Toyota Research Institute (TRI) has signed an agreement with GoMentum Station to test autonomous vehicle technology at the 5,000 acre autonomous vehicle proving grounds located in Concord, California. Managed by the Contra Costa Transportation Authority (CCTA), this partnership enables TRI to expand closed course testing of its two-prong approach to vehicle automation – Guardian and Chauffeur.
Established in 2015, TRI has made rapid advancements in its research into automated driving and recently demonstrated Platform 2.1, its new advanced safety research vehicle that allows for testing of both Guardian and Chauffeur in a single vehicle. In the Guardian approach, the human driver maintains vehicle control, and the automated driving system operates in the background, monitoring for potential crash situations. It can intervene to protect vehicle occupants when needed. Chauffeur is TRI’s version of full vehicle autonomy where all occupants are passengers as the car drives itself. Both approaches use the same technology stack of sensors and cameras. TRI’s vision is to offer drivers a choice by making vehicles safer and driving both more fun and convenient.
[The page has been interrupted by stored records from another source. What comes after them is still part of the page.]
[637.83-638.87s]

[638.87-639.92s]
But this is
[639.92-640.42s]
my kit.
TRI will use GoMentum Station for further testing of Platform 2.1, which includes a new high-fidelity LIDAR system that provides a longer sensing range, a much denser point cloud to better detect positions of three-dimensional objects, and a field of view that is dynamically configurable. With proximity to TRI research headquarters located in Los Altos, Calif., GoMentum Station augments TRI’s public road testing with testing of extreme driving events that are unsafe to conduct on public roads. GoMentum’s varied terrain, and real-life infrastructure including roads, bridges, tunnels, intersections and parking lots provide the environment needed to accelerate testing of the “difficult miles” needed to advance both Guardian and Chauffeur.
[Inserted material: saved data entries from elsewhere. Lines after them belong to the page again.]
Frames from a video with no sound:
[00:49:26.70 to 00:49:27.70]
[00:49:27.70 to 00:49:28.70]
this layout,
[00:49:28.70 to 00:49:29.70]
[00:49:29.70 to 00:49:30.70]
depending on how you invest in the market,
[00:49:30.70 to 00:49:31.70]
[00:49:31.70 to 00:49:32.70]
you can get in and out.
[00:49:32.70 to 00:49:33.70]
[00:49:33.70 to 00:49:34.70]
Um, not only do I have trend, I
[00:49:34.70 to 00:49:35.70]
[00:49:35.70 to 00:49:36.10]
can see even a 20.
“The addition of GoMentum Station to TRI’s arsenal of automated vehicle test locations allows us to create hazardous driving scenarios for advancing capabilities of both Guardian and Chauffeur and further develop our technology,” said Ryan Eustice, TRI vice president of autonomous driving.
The next generation of transportation technology has found its birthplace in the Bay Area with GoMentum Station. Like all cutting edge research efforts, however, great facilities are not enough. Collaboration is critical to fostering innovation. TRI’s work at GoMentum Station will advance research that can drastically improve lives in Contra Costa County and worldwide.
Honda is testing its autonomous car features at the base in Concord, California. The base as many features including various landscapes, railroad tracks, tunnels and a whole street grid formerly used in Word War II for shipping naval munitions. A Bay Area Rapid Transit train runs through the facility.
The 5,000 acre site was closed in 2007 and in being transferred to the city of Concord. It has twenty miles of paved road. The facility is run by the Contra Costa Transportation Authority and is called GoMentum Station. Mercedes-Benz has tested its self-driving cars there, in the past.
Toyota Research Institute is a wholly owned subsidiary of Toyota Motor North America under the direction of Dr. Gill Pratt. TRI is based in the United States, with offices in Los Altos, Calif., Cambridge, Mass., and Ann Arbor, Mich.
The Contra Costa Transportation Authority (CCTA) is a public agency formed by Contra Costa voters in 1988 to manage the county’s transportation sales tax program and oversee countywide transportation planning efforts.